En politique, il voyait en la démocratie "le progrès par la liberté". À l'époque, certains disaient "le progrès par l'association", à quoi Bastiat répondait "oui, à condition que l'association soit libre". Fidèle au courant libéral qui avait conçu la Déclaration des Droits de l'Homme de 1789, Bastiat considérait que la liberté politique, c'était la limitation des pouvoirs de l'État. C'est un précurseur de l'école libérale contemporaine, pour qui le bon État est celui qui limite son activité aux fonctions dites régaliennes, c'est-à-dire la Justice, la Police, et la Défense. Il n'était cependant pas opposé à ce que l'État se livre à des travaux d'infrastructure d'intérêt général.

En revanche, il était hostile à l'intervention de l'État dans l'enseignement. Il faut voir qu'à l'époque napoléonienne, l'Université était un corps entièrement contrôlé par l'État. Il reprochait à l'enseignement d'État d'encenser des régimes, ceux des Latins et des Grecs, qui vivaient des guerres, de l'esclavage, et de rapines. "Bel exemple pour la jeunesse !"
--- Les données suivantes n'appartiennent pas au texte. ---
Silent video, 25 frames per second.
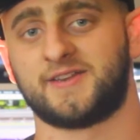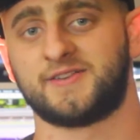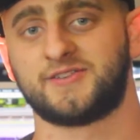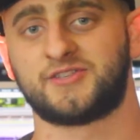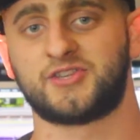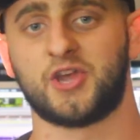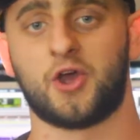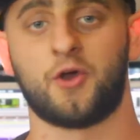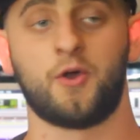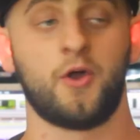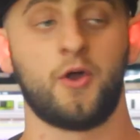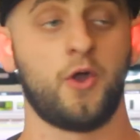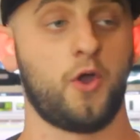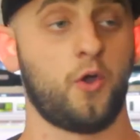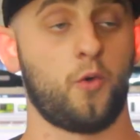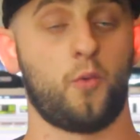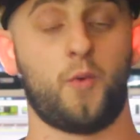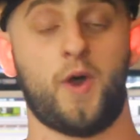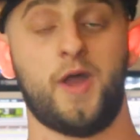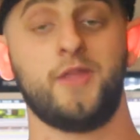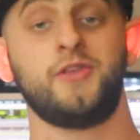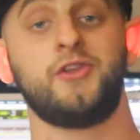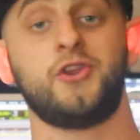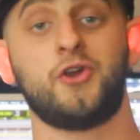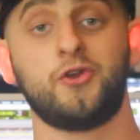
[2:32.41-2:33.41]
So
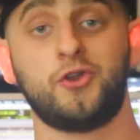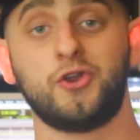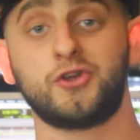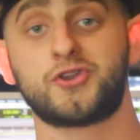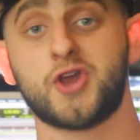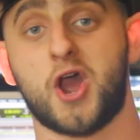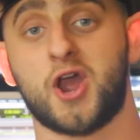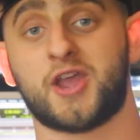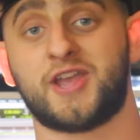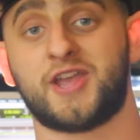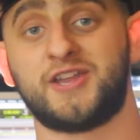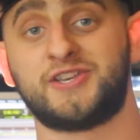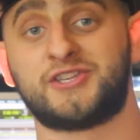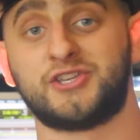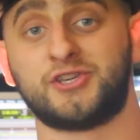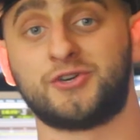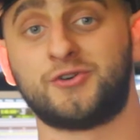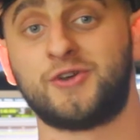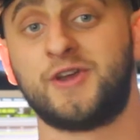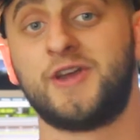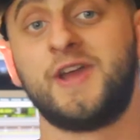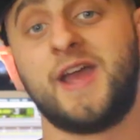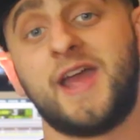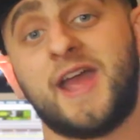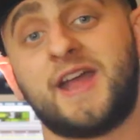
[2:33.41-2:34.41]
one, you know who you're talking to,
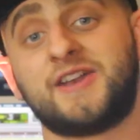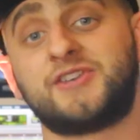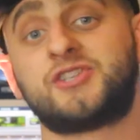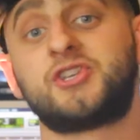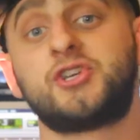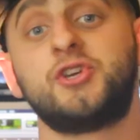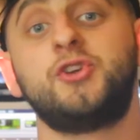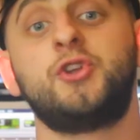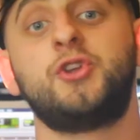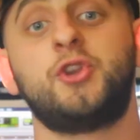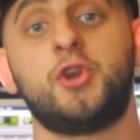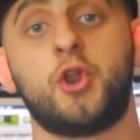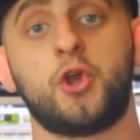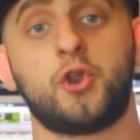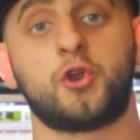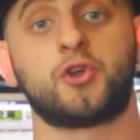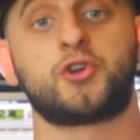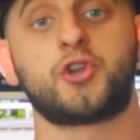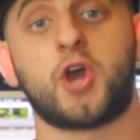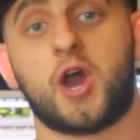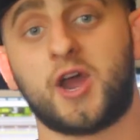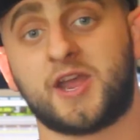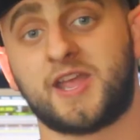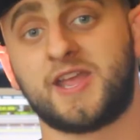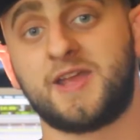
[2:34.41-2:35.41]
and two, you know what you're
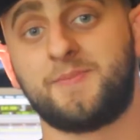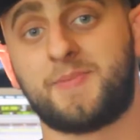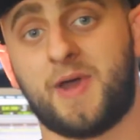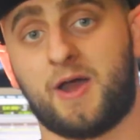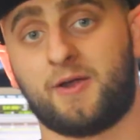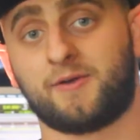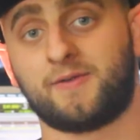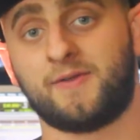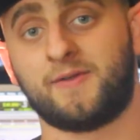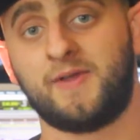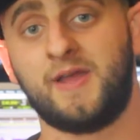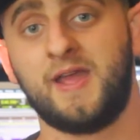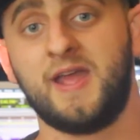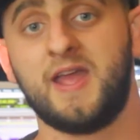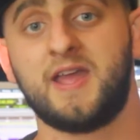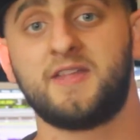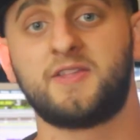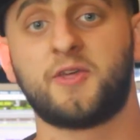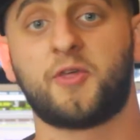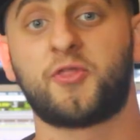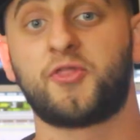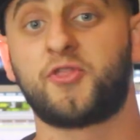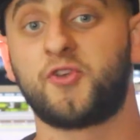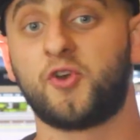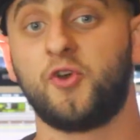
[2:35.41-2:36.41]
talking about. And the
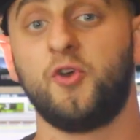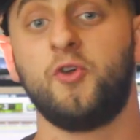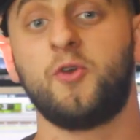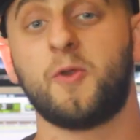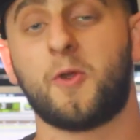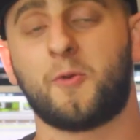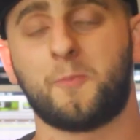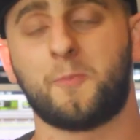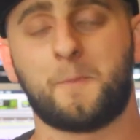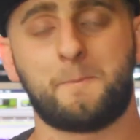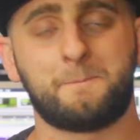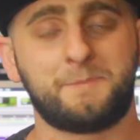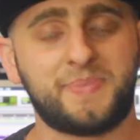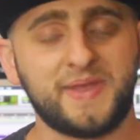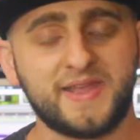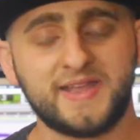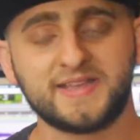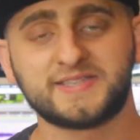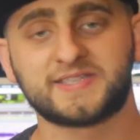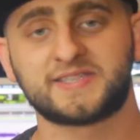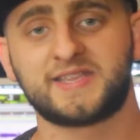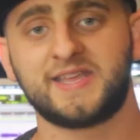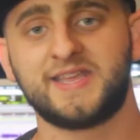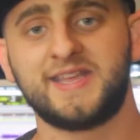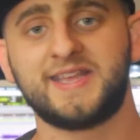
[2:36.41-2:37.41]
third
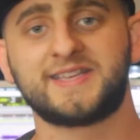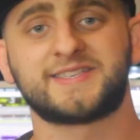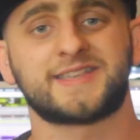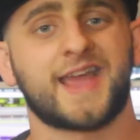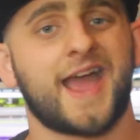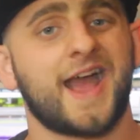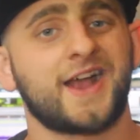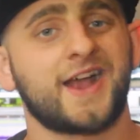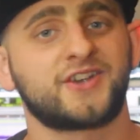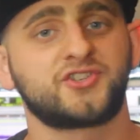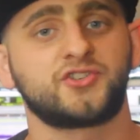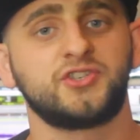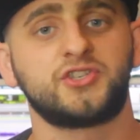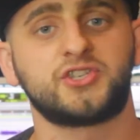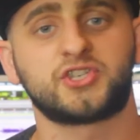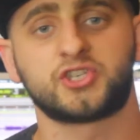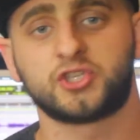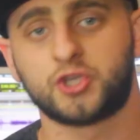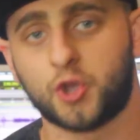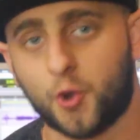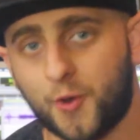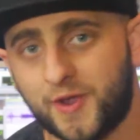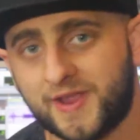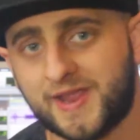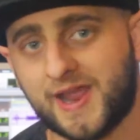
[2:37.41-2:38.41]
biggest thing is actually just
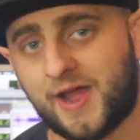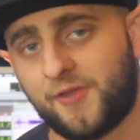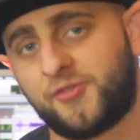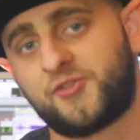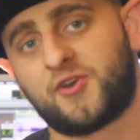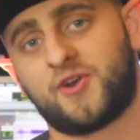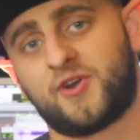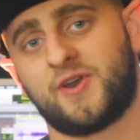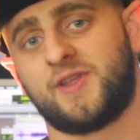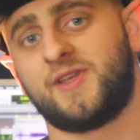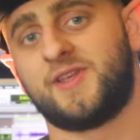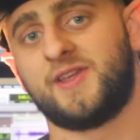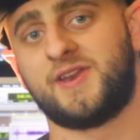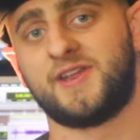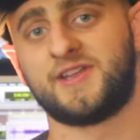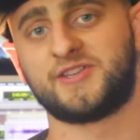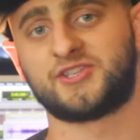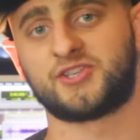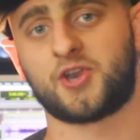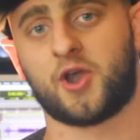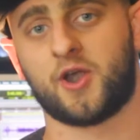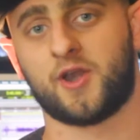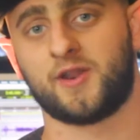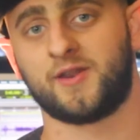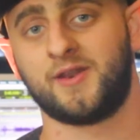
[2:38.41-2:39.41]
going out there and getting
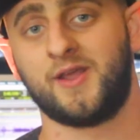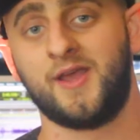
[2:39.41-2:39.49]
started.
Bien entendu, il était favorable à une plus grande dévolution des pouvoirs de l'administration centrale aux administrations locales - en un mot, de la décentralisation.
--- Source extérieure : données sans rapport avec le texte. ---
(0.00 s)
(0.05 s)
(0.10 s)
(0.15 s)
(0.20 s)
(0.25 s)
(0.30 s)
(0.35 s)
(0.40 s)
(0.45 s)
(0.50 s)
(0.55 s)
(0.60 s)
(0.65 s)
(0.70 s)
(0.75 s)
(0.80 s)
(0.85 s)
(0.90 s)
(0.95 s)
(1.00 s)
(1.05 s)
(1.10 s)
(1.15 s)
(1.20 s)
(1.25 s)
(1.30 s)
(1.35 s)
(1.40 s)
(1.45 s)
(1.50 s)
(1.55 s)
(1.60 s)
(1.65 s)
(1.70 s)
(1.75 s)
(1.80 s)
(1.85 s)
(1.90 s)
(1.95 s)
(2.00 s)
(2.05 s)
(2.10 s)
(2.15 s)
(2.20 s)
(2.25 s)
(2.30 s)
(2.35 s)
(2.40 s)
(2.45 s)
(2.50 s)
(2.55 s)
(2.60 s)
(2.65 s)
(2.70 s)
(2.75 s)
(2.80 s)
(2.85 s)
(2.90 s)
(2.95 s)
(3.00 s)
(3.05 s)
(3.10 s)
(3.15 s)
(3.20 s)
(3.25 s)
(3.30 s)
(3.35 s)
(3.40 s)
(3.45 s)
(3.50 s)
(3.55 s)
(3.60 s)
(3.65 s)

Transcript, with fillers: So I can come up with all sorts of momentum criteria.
Ainsi pour Bastiat, la liberté était l'essence même de l'homme. Contrairement à la plupart des philosophes, qui finissent par s'empétrer dans des contradictions, il aura eu une démarche complétement cohérente dont on cherche encore les failles aujourd'hui. Une démarche englobant l'Économie, la Politique, la Morale, la Sociologie, la Religion, l'Enseignement. "Je n'ai eu qu'une passion, a-t-il dit un jour, c'est celle de la Liberté".